The Role of Altered Landscapes in the Disaster Lifecycle

Wednesday, 17 December 2014
JoAnn M Holloway, USGS, Denver, CO, United States, Sheila F Murphy, USGS, Boulder, CO, United States and Geoffrey S Plumlee, U.S. Geological Survey, Denver, CO, United States
Most landscapes have some degree of human-induced alteration, including roadways, water diversions, and impacts from historical land use (e.g., grazing, mining). These changes in a landscape can magnify impacts of cascading disasters such as fires and subsequent storm events. The population of the Colorado Front Range is growing rapidly, putting increased pressure on the wildland-urban interface. Many historical (mid 19th to mid 20th century) mining districts have since developed into substantial exurban communities.

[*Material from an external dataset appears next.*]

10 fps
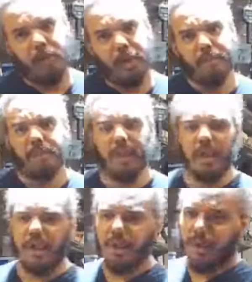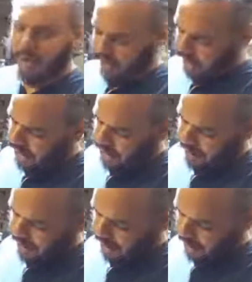My freaking shoulder is
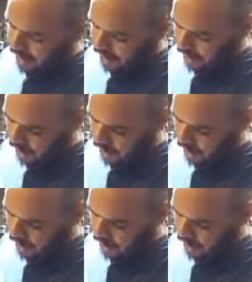killing me today.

Historical mining activity generated numerous waste rock and tailings piles of various magnitudes, from small areas of trace-metal bearing deposits to the underpinnings of entire towns. Recent natural disasters have exposed this material, enhancing mobilization by wind and water. The Fourmile Canyon Fire burned nearly 2600 hectares and over 160 homes in September 2010. Overland flow during storms in the first year post-fire mobilized mine tailings along denuded slopes, resulting in an increased flux of sediment bearing Hg, As, Cu, and other trace metals to the stream. Record-breaking amounts of rainfall across Boulder and Larimer Counties in September 2013 resulted in flooding that triggered landslides at road cuts, undercut roads at bridges, and displaced structures built directly on mine tailings, notably in Jamestown, north of Fourmile Canyon. Additional tailings mobilized by overland flow and high peak flows contributed to elevated trace metal concentrations in stream sediments downstream from legacy mining activity. Understanding the collective impact of historical and modern changes to a landscape will lead to a more holistic approach to disaster preparedness and post-disaster recovery, particularly community planning. An awareness of the geomorphic, hydrologic, ecologic and geochemical changes resulting from historical land use will enable better assessments of the resiliency of ecosystems and communities during and following disasters.